> **REQUIRED WORK**: Before you return the lines below, strip out any images and keep every word as written.

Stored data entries
================

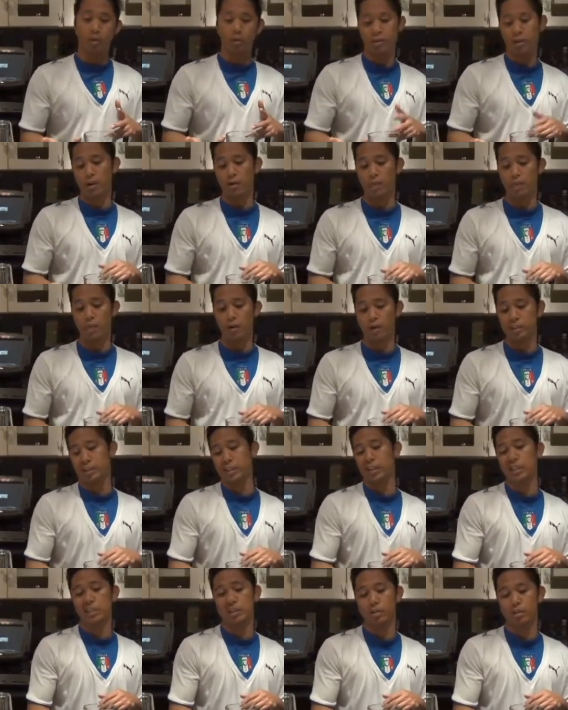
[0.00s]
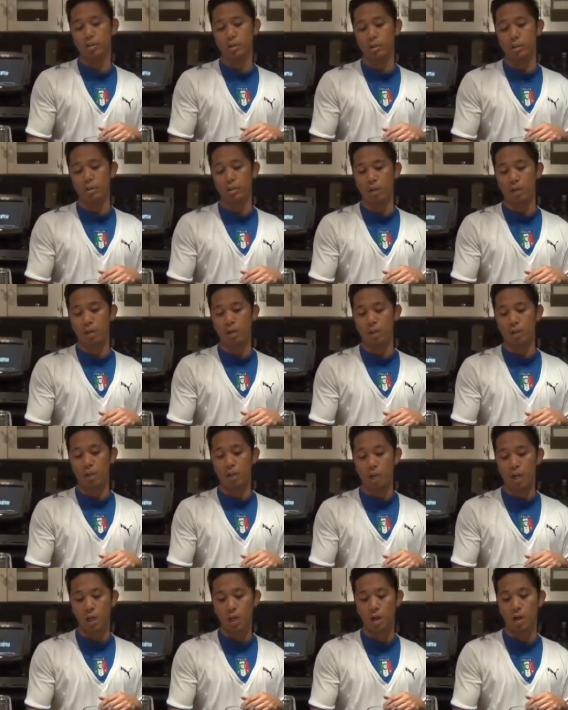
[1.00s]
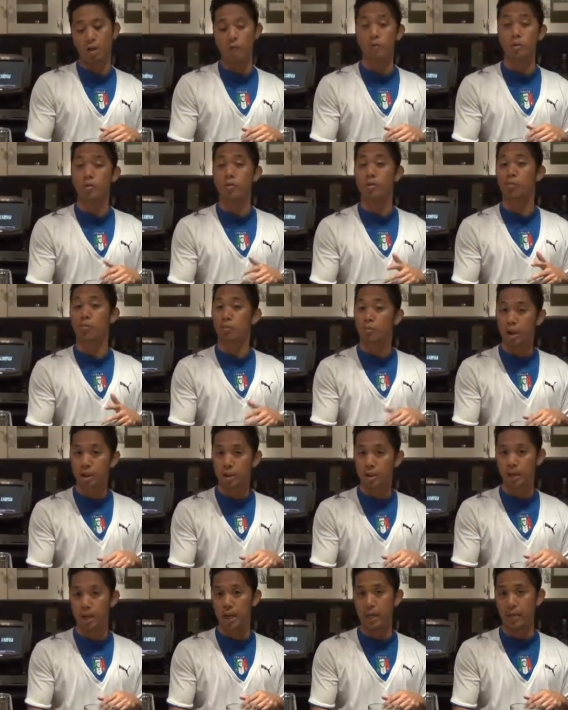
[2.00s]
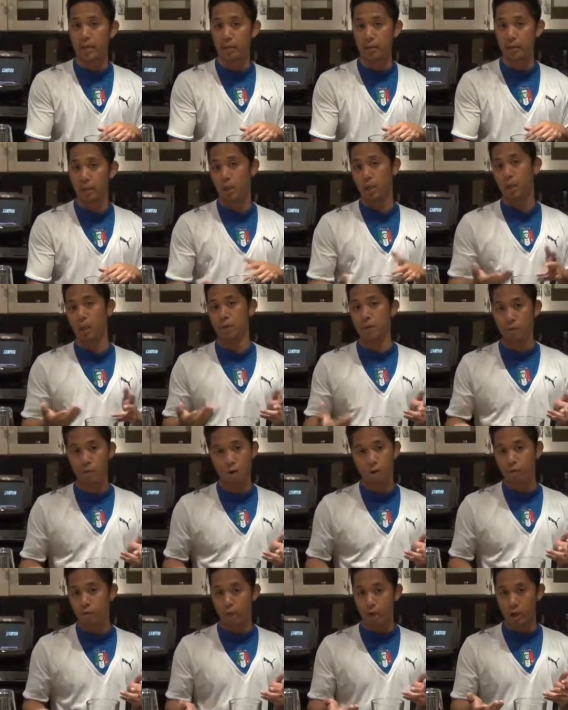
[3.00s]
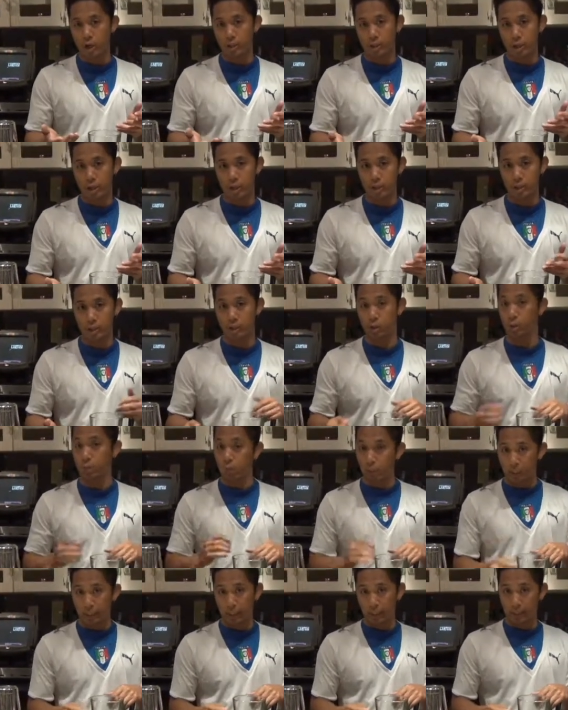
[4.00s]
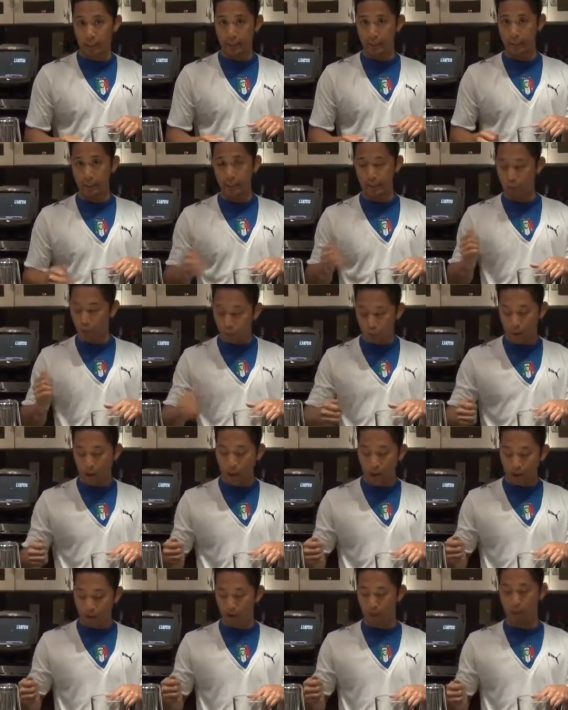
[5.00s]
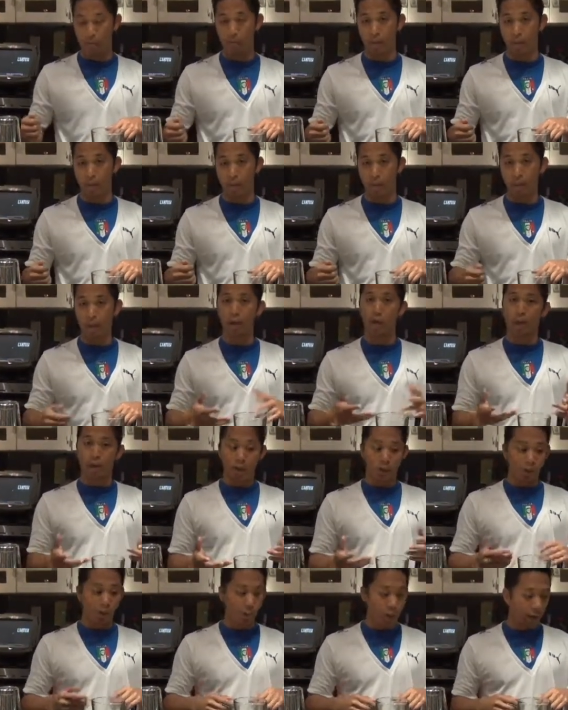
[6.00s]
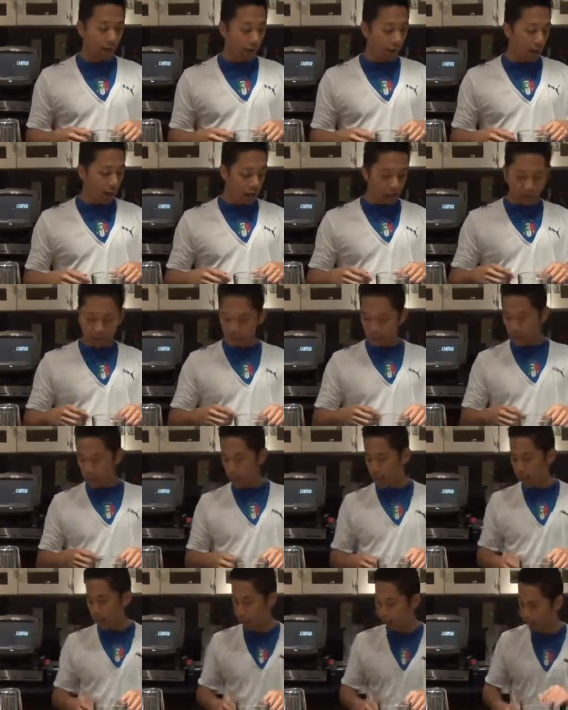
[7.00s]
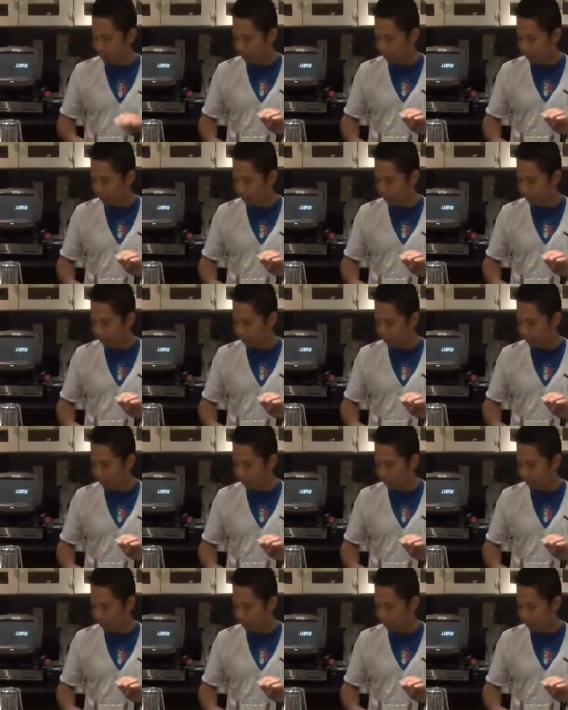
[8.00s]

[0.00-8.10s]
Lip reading: Therefore, it's easier to go ahead and get the color if you use some crushed ice. If you don't have crushed ice, it's really easy to just crack some regular ice that you have.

================

> **EXERCISE ANSWER**:
[0.00s]
[1.00s]
[2.00s]
[3.00s]
[4.00s]
[5.00s]
[6.00s]
[7.00s]
[8.00s]

[0.00-8.10s]
Lip reading: Therefore, it's easier to go ahead and get the color if you use some crushed ice. If you don't have crushed ice, it's really easy to just crack some regular ice that you have.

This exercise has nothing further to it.